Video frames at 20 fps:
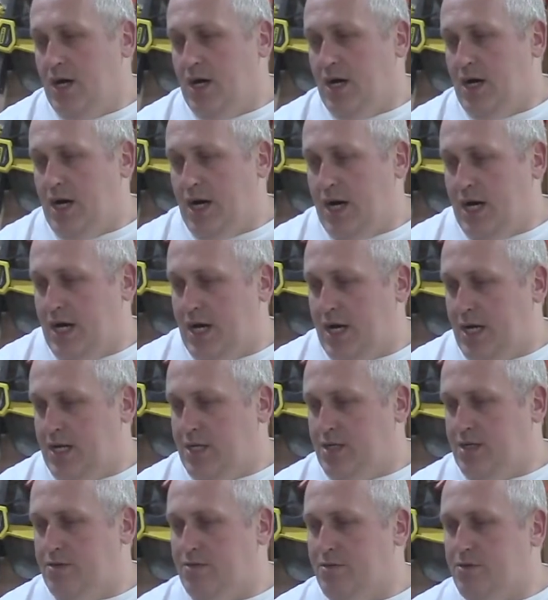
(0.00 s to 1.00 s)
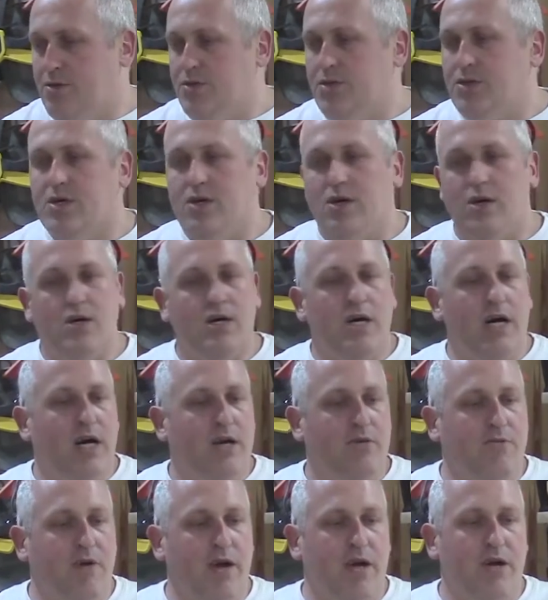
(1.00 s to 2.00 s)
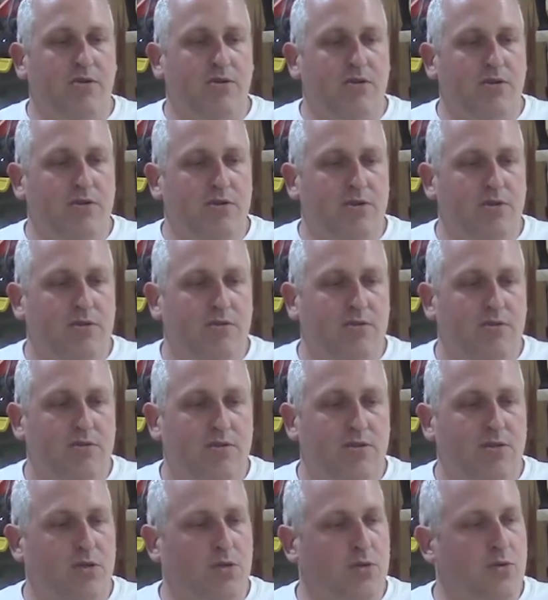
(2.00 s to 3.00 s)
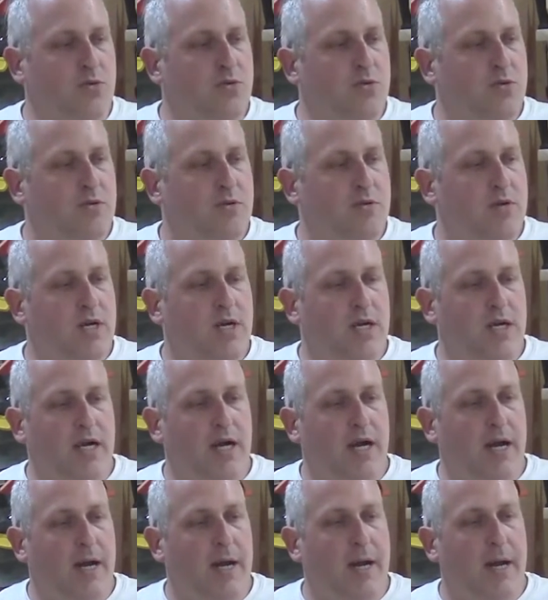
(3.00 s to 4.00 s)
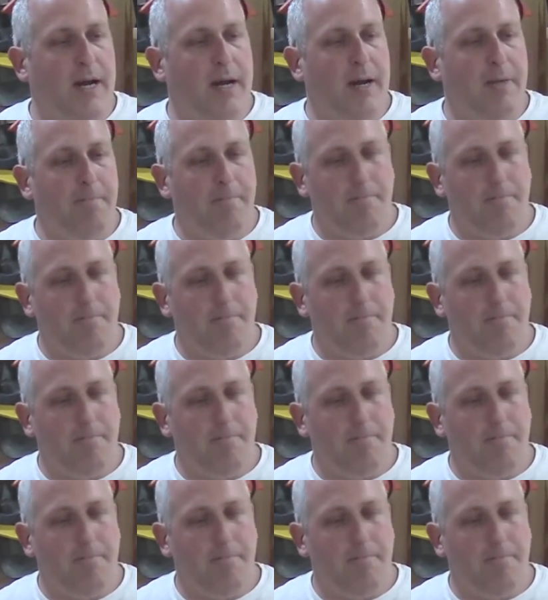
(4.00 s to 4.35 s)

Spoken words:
and you've also got a round tool. If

○ ○ ○ ○ ○

= TASK STATEMENT =
In the copy you write, the data above must appear exactly, with no pictures.

= ANSWER SECTION =
Video frames at 20 fps:
(0.00 s to 1.00 s)
(1.00 s to 2.00 s)
(2.00 s to 3.00 s)
(3.00 s to 4.00 s)
(4.00 s to 4.35 s)

Spoken words:
and you've also got a round tool. If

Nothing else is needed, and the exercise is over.